▶ Exercise brief: Start at the line below containing "Language: Korean" and stop at the line containing "Verbatim transcript: 얼도당도하는". Repeat every line of that stretch exactly, and nothing outside it.

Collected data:
.....
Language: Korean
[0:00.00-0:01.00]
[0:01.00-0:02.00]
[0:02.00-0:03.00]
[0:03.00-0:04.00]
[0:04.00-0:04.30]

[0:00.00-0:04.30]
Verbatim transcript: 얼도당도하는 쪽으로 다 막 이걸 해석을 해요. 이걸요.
.....
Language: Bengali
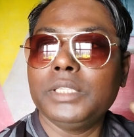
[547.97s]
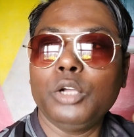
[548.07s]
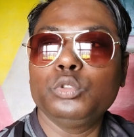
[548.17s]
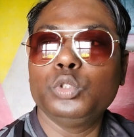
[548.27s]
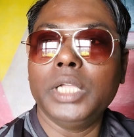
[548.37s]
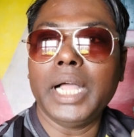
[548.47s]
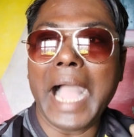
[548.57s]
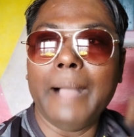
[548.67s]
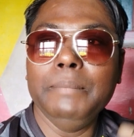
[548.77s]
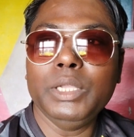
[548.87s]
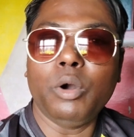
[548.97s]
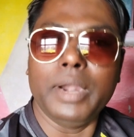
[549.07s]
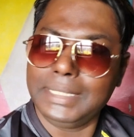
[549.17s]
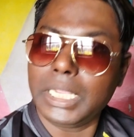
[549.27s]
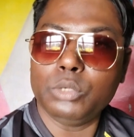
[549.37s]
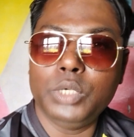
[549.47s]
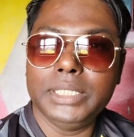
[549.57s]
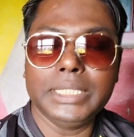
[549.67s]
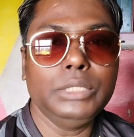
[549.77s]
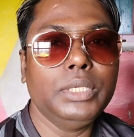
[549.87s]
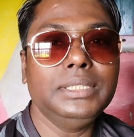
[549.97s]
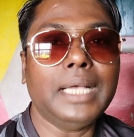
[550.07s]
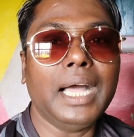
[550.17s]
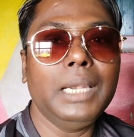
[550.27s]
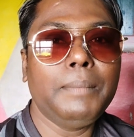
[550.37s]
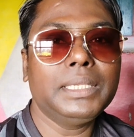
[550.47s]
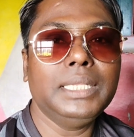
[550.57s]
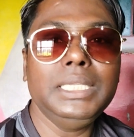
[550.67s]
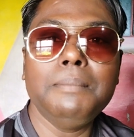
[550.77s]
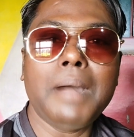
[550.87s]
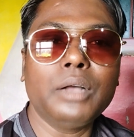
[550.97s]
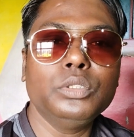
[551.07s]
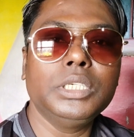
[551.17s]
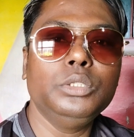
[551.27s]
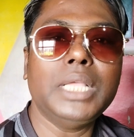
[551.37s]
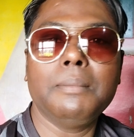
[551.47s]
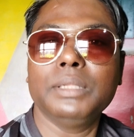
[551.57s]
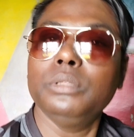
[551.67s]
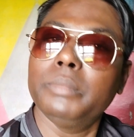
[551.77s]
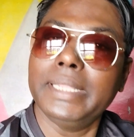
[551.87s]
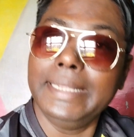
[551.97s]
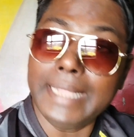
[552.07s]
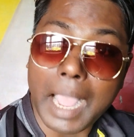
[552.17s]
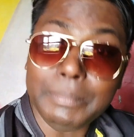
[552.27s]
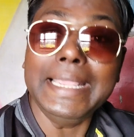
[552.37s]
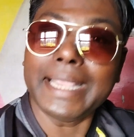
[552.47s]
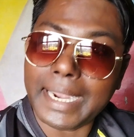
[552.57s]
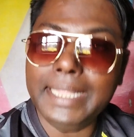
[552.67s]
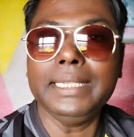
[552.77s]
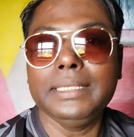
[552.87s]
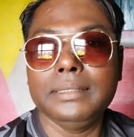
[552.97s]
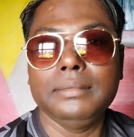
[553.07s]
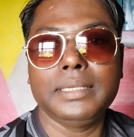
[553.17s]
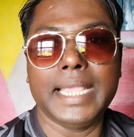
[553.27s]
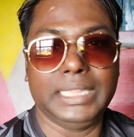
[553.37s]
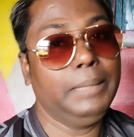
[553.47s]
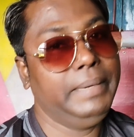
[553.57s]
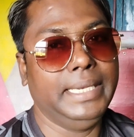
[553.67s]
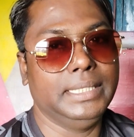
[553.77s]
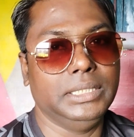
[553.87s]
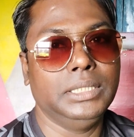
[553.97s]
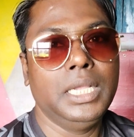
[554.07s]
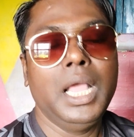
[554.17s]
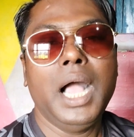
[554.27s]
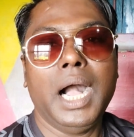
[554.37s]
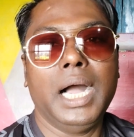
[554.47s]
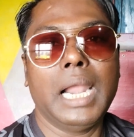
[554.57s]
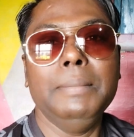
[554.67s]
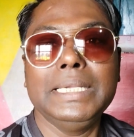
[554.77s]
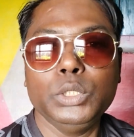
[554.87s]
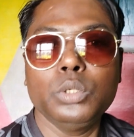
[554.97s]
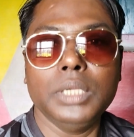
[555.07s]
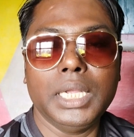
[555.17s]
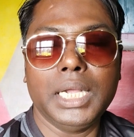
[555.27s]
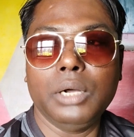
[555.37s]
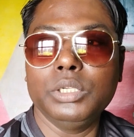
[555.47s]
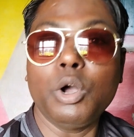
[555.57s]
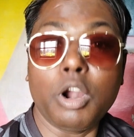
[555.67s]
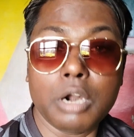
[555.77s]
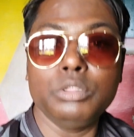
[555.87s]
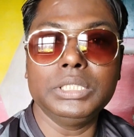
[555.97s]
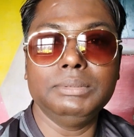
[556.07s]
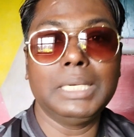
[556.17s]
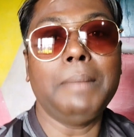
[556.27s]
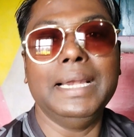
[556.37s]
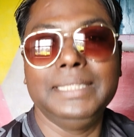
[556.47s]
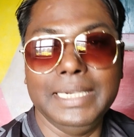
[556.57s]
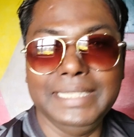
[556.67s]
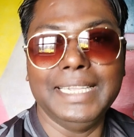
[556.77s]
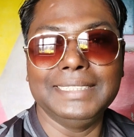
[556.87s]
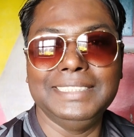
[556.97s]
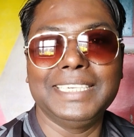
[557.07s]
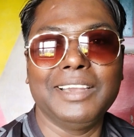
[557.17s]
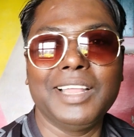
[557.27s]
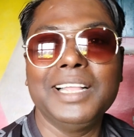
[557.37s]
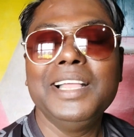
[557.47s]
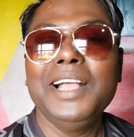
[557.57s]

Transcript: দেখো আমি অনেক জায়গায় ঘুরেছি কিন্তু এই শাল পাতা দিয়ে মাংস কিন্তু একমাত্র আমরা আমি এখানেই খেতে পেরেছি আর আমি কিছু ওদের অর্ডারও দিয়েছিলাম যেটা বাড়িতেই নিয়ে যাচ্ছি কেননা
.....
▶ Answer for this exercise:
Language: Korean
[0:00.00-0:01.00]
[0:01.00-0:02.00]
[0:02.00-0:03.00]
[0:03.00-0:04.00]
[0:04.00-0:04.30]

[0:00.00-0:04.30]
Verbatim transcript: 얼도당도하는 쪽으로 다 막 이걸 해석을 해요. 이걸요.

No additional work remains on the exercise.